Real-time PCR is developed to amplify and simultaneously quantify target DNA
molecules. One approach is to include a double-stranded DNA-binding dye in the
PCR reaction. The binding of the dye to double-stranded DNA causes fluorescence
that can be measured, therefore generating a real-time quantification of the amount
of amplified DNA molecules in the reaction (Ponchel et al. 2003; Zipper et al. 2004).
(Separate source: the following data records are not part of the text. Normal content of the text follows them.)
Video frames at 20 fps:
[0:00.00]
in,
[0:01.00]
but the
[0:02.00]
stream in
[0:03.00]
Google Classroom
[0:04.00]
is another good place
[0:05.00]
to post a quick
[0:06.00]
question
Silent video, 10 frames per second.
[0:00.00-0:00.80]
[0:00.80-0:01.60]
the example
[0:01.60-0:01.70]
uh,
An alternative strategy is the use of fluorophore-conjugated probes that anneal to
different alleles, as exemplified by the TaqMan ® assay (ThermoFisher Scientific;
www.lifetechnologies.com) (Figure 2.1c). In this assay, allele-specific oligonucleotide
(or oligo) probes are labeled with different fluorophores (e.g., 6-carboxyfluorescein
or tetrachlorofluorescein) at the 5′-ends and with a quencher molecule (e.g., tetramethylrhodamine)
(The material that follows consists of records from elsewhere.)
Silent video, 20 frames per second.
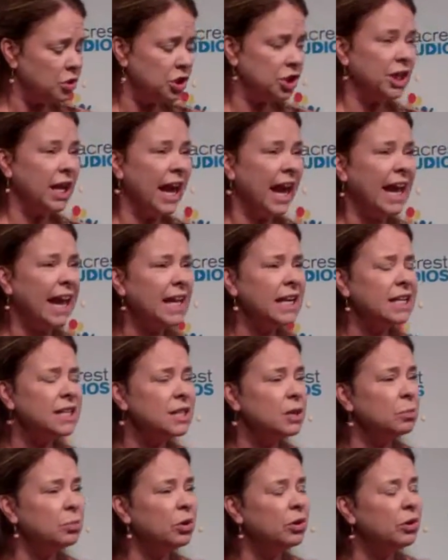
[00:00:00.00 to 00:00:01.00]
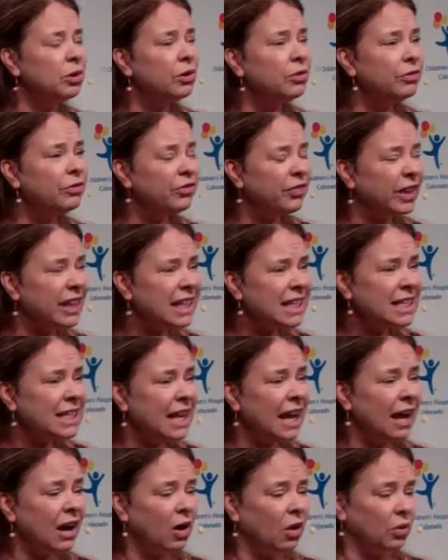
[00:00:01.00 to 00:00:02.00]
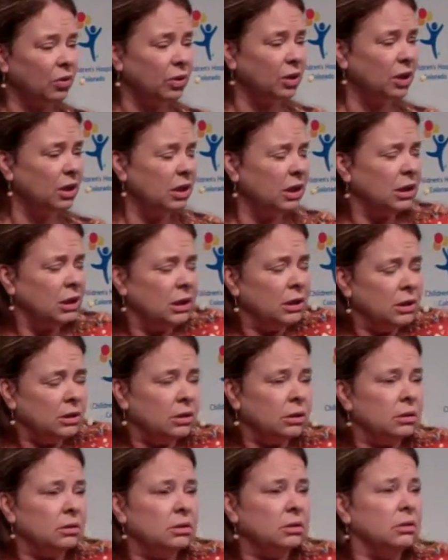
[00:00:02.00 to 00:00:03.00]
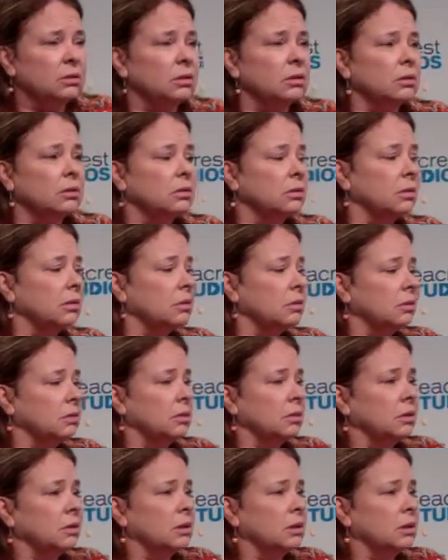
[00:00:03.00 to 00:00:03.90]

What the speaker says: she hated to put her feet down. Ooh.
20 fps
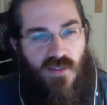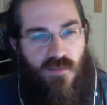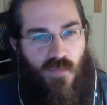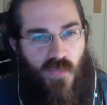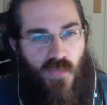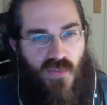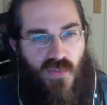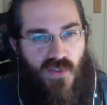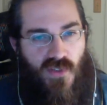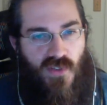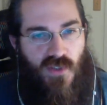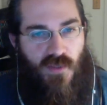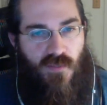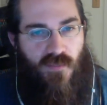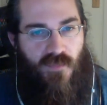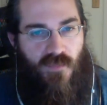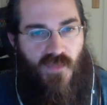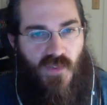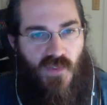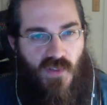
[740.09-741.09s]
So
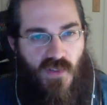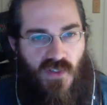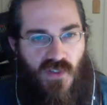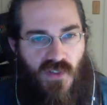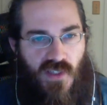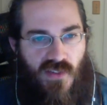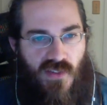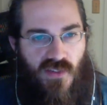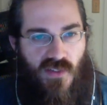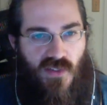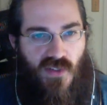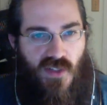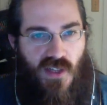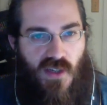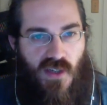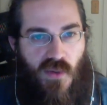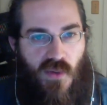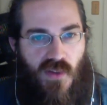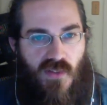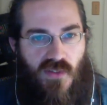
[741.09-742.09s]
there's the answer on that
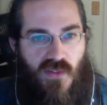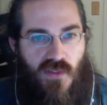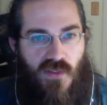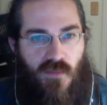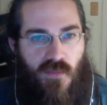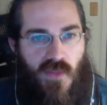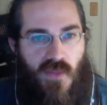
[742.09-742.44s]
question.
at the 3′-ends. The quencher molecules quench the fluorescence of
the fluorophores by fluorescence resonance energy transfer, which is most effective
when the fluorophore and the quencher are in close proximity in the same probe. The
allele-specific probes are included in the PCR reaction with a specific set of primers
that amplify the region complementary to the probes. In the annealing phase,
the probes and primers hybridize to their target. In the extension phase, the 5′–3′
exonuclease activity of the DNA polymerase (Holland et al. 1991) degrades the perfectly
matched, annealed probes. The degraded probes are released into the solution
as single nucleotide, separating the fluorophore from the quencher, which results
in an increase in fluorescence. In contrast, mismatched probes are not annealed to
their targets and will not be degraded by the DNA polymerase, resulting in fluorescence
still quenched. The difference in fluorescence can be monitored in a quantitative
PCR thermal cycler, in which fluorescence released from degraded nucleotides
of perfectly matched probes indicate how much the target SNP is amplified. The
TaqMan assay can be multiplexed by combining the detection of up to seven SNPs
in one reaction. However, since each SNP requires a distinct probe, the TaqMan
assay is limited by how close the SNPs locate from each other on the DNA template.
Generally, TaqMan is limited to applications that involve a small number of SNPs
since optimal probes and reaction conditions must be designed for each SNP.
More recently, digital PCR has been developed and routinely used for clonal
amplification of samples in next-generation sequencing (NGS). The digital PCR procedure
was originally aimed to precisely quantify the input template rather than the
final PCR product. The very first clinical application of digital PCR was to measure
the absolute lowest number of leukemic cells in a leukemia patient with a goal to
monitor residue disease and detect recurrence in patients as early as possible (Sykes
et al. 1992). Evolution of this technology has allowed for a broad use in studying
variations in gene sequences—such as CNVs and point mutations. The key difference
between digital PCR and traditional PCR lies in the methods of treating the
DNA templates. Digital PCR separates each single starting DNA molecule into
distinct partitioned reactors and carries out one single reaction within each partition
individually (Kalinina et al. 1997). The localization of individual DNA molecules
in separate partitions provides an estimation of the starting molecule number
by assuming that the population follows the Poisson distribution. In other words,
each partition is assumed to contain either zero or one starting template for PCR.